Pada kasus Bank Century, KPK kian tajam menyelidiki penyimpangan yang dilakukan mantan Gubernur BI Boediono. Konstruksi pemahaman publik terhadap skandal Bank Century sedikit bergeser menyusul penegasan Boediono mengenai misteri gelembung dana talangan. Melalui penjelasan pers usai menjalani pemeriksaan KPK belum lama ini, mantan Gubernur BI itu menegaskan, dana talangan awal yang direkomendasikan BI untuk Bank Century hanya Rp 632 miliar. Talangan membengkak jadi Rp 2,7 triliun, kemudian menggelembung sampai Rp 6,7 triliun saat berada di tangan LPS (sebuah lembaga yang bertanggung jawab langsung ke Presiden) dan pengawas Bank Century yang kemudian diubah menjadi Bank Mutiara. “Setelah itu, yang terjadi adalah antara LPS dan pengawas bank. Saya kira di situ jawabannya,” kata Boediono.

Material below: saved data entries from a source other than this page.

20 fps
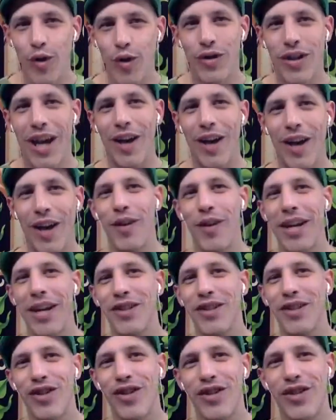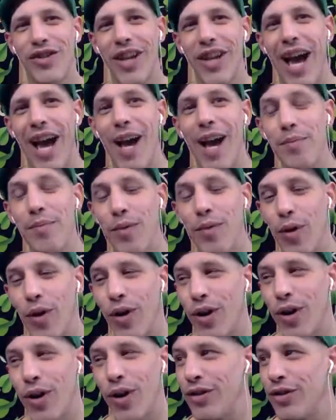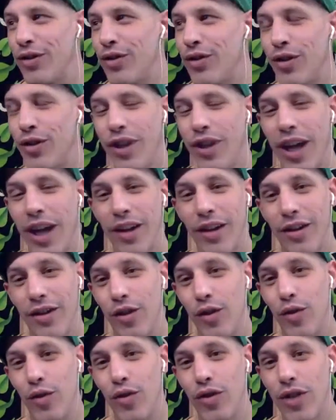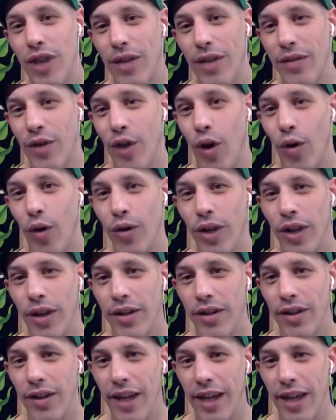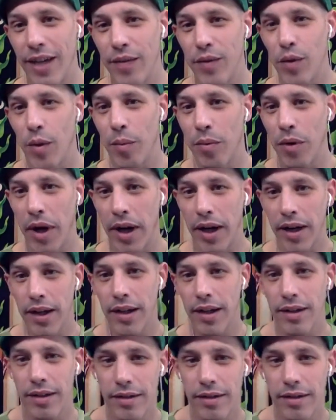tell the racers to stop, or do you just have to hold it until they give you a break?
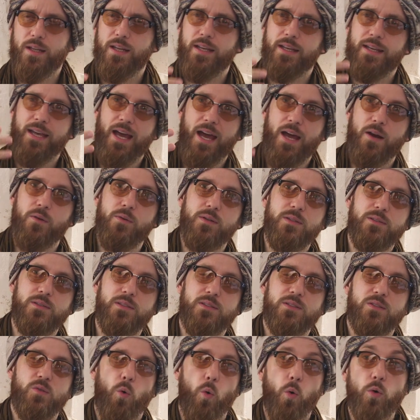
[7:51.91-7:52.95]
it carries
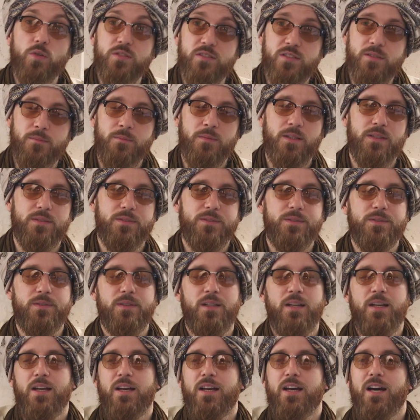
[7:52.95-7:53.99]
this awesomeness
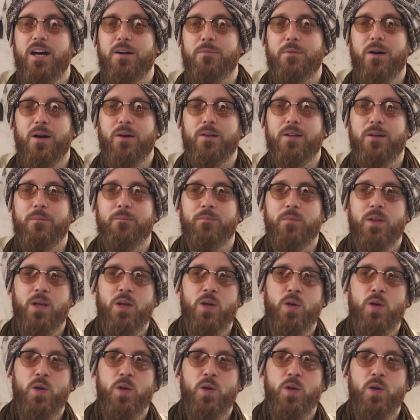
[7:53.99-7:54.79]
about them.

Tak mau dikambinghitamkan begitu saja, Ketua Dewan Komisioner LPS, Heru, langsung membantah Boediono. Heru menegaskan, LPS, berdasarkan Undang-Undang Nomor 24 Tahun 2004, harus melaksankaan mandat yang ditetapkan oleh KSSK maupun komite koordinasi. Tidak ada opsi lain dalam melaksanakan mandat itu karena diatur dalam undang undang. Bantahan LPS sudah lebih dari cukup untuk menggambarkan ketidakberesan perhitungan dan pencairan dana talangan itu. Kalau Boediono juga mengambinghitamkan pengawas bank, dia juga harus memikul kesalahan itu karena fungsi pengawasan bank saat itu mutlak wewenang BI.
Boediono juga menegaskan, Bank Century tidak di-bailout, melainkan diambilalih. Sebelum masyarakat terkecoh, dibukalah dokumen 21 November 2008 yang memuat pernyataan Robert Tantular. Dia, dalam kapasitasnya sebagai Direktur Utama PT Century Mega Investindo, minta diikutsertakan dalam penanganan PT Bank Century Tbk oleh LPS.
Dalam dokumen itu, Robert menyatakan siap menyetor tambahan modal minimal 20% dari perkiraan biaya penanganan yang ditetapkan LPS dalam jangka waktu 35 hari sejak surat pernyataannya ditandatangani. Maka, sangat jelas Bank Century sejatinya di-bailout karena pemegang saham lama dilibatkan dalam proses itu, bukan diambilalih.
Keterlibatan Boediono kembali dipertegas oleh curahan hati Ketua KSSK/Menteri Keuangan Sri Mulyani kepada Yusuf Kalla bahwa dia merasa telah dibohongi oleh orang-orang BI. Keluh kesah Sri Mulyani ini saja sudah menjadi persoalan besar tersendiri. Ketua KSSK tahu dia telah dibohongi BI. Karenanya, KPK harus terus menagih pertanggungjawaban Kasus Century. Berapa pun harganya, mega skandal Bank Century harus dituntaskan agar tidak menjadi preseden bagi setiap pejabat tinggi negara menyalahgunakan.